Messaging platform connectivity is the second most common problem area. Each platform has its own authentication flow, and token expiration or webhook URL misconfiguration can cause silent failures where messages are sent but never reach the agent. The Hermes web dashboard shows the connection status for each configured platform, making it easy to identify which integrations are working and which need attention. The community Discord channel has dedicated help threads for each major messaging platform with step-by-step troubleshooting guides.
Memory database corruption is rare but can occur if the container is killed without a graceful shutdown (for example, during a sudden power loss). SQLite is resilient to most crash scenarios, but severe cases may require restoring from backup. Running the agent with WAL (Write-Ahead Logging) mode enabled (the default since v0.12) provides additional protection against corruption during unexpected shutdowns.
Performance Optimization for VPS Hosting
On budget VPS instances with limited RAM, swap configuration can prevent out-of-memory crashes during peak usage. Adding 2GB of swap space ensures the agent survives temporary memory spikes without being killed by the OOM handler. This is especially important if you are running Hermes alongside other services on the same VPS.
For users who interact with their agent heavily throughout the day, enabling prompt caching at the model provider level reduces both latency and cost. Anthropic and Google both support prompt caching, which stores the static portions of the agent's prompts (system message, tool definitions, soul file) and charges reduced rates for cached content. Since these static portions are identical across requests, caching can reduce input token costs by 20 to 30% with no impact on response quality.

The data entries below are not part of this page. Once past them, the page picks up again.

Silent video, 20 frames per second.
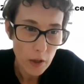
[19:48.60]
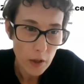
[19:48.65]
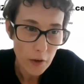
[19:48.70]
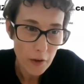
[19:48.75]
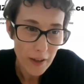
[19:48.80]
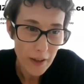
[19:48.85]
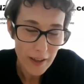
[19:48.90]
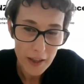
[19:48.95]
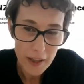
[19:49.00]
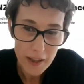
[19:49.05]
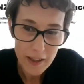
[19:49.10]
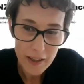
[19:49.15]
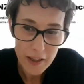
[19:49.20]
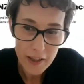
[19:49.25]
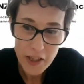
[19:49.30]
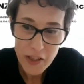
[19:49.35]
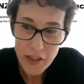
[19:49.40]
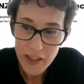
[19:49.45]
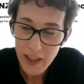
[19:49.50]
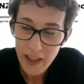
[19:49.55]
you know,
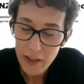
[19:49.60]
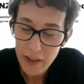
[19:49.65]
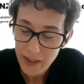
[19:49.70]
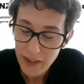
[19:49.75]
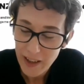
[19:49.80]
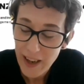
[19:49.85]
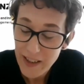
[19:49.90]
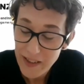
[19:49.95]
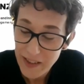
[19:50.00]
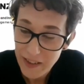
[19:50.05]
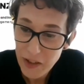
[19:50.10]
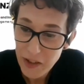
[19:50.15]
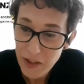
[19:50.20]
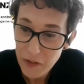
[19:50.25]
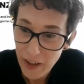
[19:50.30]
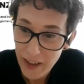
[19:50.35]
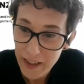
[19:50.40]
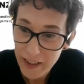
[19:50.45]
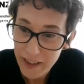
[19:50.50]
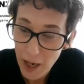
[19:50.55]
and you did
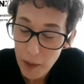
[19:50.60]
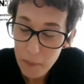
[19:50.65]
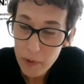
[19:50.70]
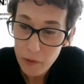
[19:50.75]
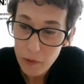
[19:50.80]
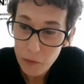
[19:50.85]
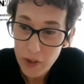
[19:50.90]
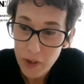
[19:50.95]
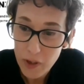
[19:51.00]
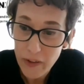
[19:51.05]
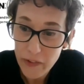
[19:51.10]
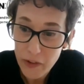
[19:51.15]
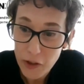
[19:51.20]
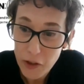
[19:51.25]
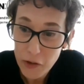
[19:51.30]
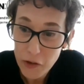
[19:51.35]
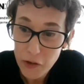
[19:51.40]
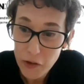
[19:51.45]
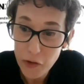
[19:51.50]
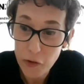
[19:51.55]
identify a gap in
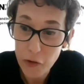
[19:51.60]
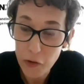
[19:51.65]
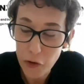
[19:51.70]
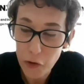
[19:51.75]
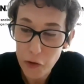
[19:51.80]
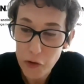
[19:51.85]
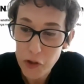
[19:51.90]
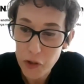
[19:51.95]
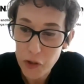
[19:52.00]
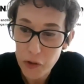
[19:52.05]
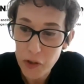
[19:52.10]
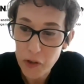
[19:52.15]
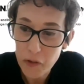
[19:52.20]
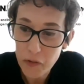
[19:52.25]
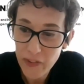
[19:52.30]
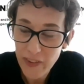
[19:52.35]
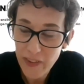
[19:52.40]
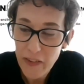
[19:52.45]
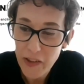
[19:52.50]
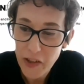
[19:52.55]
research. Good on you.
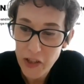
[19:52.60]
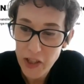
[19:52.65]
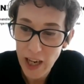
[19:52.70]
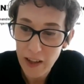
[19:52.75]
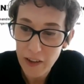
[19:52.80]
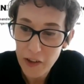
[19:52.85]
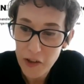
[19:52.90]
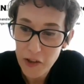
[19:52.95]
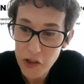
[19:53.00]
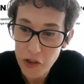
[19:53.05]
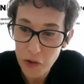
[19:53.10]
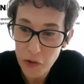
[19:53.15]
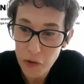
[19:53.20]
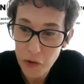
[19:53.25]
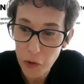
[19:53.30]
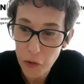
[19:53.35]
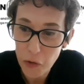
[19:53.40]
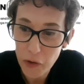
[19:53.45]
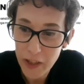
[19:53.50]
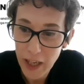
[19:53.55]
You've set the challenge. You're
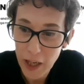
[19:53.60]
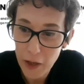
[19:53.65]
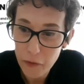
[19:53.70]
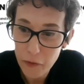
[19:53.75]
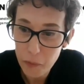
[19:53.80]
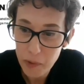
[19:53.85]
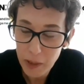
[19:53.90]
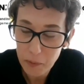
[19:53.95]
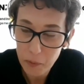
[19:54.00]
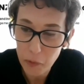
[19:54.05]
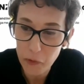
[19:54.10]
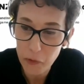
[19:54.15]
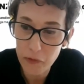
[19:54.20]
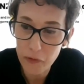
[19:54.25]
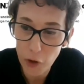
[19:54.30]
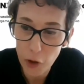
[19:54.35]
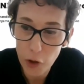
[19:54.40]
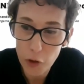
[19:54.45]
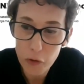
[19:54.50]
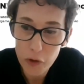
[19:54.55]
calling out for people
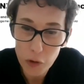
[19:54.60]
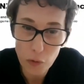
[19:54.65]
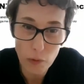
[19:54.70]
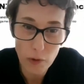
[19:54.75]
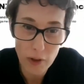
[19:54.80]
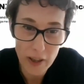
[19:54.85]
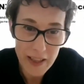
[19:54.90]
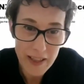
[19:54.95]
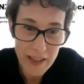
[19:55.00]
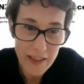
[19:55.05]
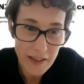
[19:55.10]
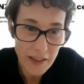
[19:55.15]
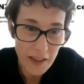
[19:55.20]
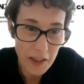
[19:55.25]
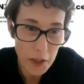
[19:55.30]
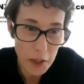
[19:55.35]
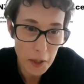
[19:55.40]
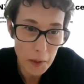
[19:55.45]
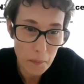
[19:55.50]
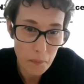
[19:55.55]
to follow your lead.
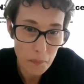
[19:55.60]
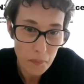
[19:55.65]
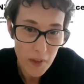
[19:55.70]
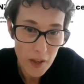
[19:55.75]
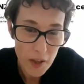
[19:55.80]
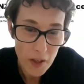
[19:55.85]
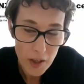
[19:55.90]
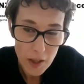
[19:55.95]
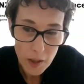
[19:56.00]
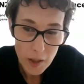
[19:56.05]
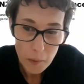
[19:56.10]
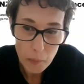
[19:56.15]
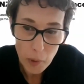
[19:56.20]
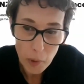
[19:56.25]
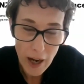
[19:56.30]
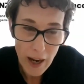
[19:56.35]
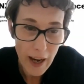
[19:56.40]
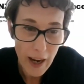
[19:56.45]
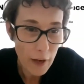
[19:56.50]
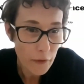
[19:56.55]

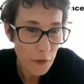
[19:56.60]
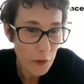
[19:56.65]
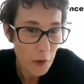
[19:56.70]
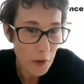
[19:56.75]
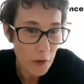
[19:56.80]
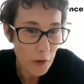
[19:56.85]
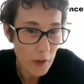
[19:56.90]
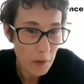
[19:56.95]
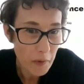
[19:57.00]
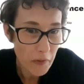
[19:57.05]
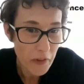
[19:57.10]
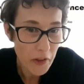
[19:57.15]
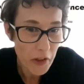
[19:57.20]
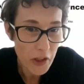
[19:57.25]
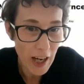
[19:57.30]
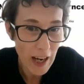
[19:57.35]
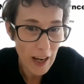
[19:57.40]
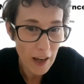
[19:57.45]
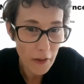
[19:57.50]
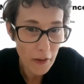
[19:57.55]
But I have to agree with
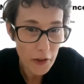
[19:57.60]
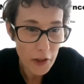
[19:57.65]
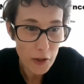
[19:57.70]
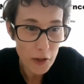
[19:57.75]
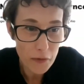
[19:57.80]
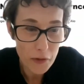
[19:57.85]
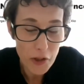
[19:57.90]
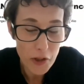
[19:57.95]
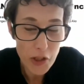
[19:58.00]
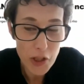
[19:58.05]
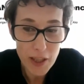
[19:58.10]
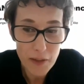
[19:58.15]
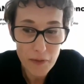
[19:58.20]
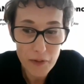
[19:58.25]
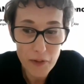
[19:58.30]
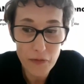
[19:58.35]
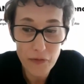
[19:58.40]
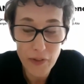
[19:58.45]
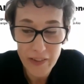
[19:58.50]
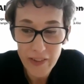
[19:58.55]
the chat that you've
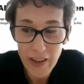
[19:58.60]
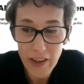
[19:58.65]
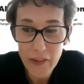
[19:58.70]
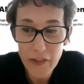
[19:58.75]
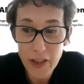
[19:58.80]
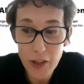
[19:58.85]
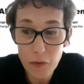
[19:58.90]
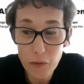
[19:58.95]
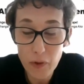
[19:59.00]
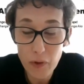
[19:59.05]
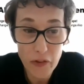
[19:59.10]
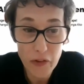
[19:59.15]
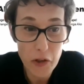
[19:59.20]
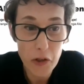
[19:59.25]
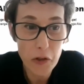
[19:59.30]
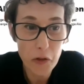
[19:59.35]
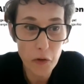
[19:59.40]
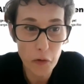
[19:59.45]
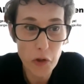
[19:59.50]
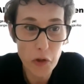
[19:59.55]
achieved a fantastic
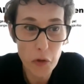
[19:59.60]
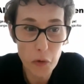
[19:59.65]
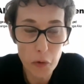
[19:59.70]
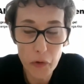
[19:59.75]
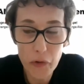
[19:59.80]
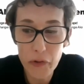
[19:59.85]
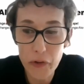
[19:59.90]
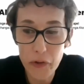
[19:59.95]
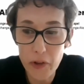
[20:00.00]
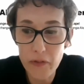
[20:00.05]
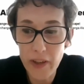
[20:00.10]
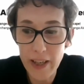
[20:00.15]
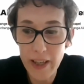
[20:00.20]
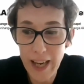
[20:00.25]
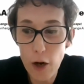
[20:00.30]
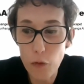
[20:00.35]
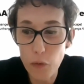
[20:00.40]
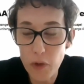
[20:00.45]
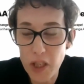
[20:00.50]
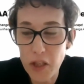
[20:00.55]
return on your
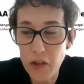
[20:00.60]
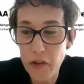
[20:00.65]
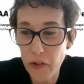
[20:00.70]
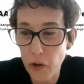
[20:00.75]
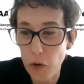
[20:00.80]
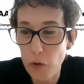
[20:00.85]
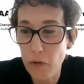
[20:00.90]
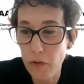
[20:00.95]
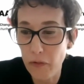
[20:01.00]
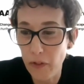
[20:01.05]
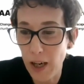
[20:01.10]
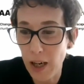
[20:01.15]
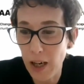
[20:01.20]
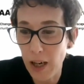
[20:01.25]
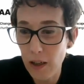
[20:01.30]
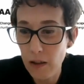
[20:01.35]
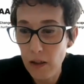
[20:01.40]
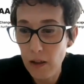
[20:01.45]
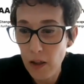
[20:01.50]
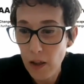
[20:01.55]
survey outreach so
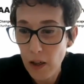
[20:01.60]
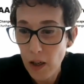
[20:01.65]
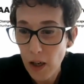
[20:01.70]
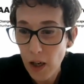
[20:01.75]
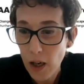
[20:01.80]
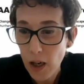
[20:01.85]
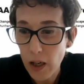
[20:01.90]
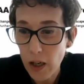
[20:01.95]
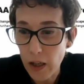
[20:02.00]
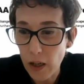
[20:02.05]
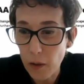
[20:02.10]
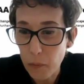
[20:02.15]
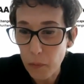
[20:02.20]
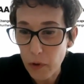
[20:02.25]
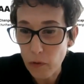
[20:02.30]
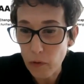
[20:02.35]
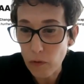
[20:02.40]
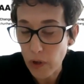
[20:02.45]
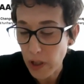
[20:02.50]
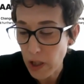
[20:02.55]
far. And
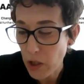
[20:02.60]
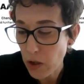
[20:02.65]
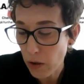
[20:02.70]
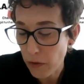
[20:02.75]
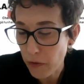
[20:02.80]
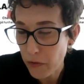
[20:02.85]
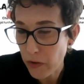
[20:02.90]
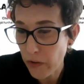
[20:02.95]
I'll be really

Multi-Instance Deployments
Some users run multiple Hermes instances on the same server, each configured for different purposes or different user groups. A common pattern is running a personal assistant instance with full tool access on port 3000 and a team-facing instance with restricted permissions on port 3001. Docker Compose makes this straightforward by defining multiple services in the same compose file, each with its own configuration directory and data volumes.
Multi-instance deployments should account for the combined resource usage. Each Hermes instance uses approximately 200 to 400MB of RAM during normal operation, with spikes during heavy processing. A 4GB VPS can comfortably run two to three instances alongside the operating system and Docker overhead. If instances need to share skills or memories, this requires custom synchronization since each instance maintains its own independent database.
Self-hosting Hermes Agent on a $5 VPS with Docker provides complete data sovereignty and costs under $10/month total. The key production steps are persistent storage, automatic restarts, regular backups, and tool permission hardening.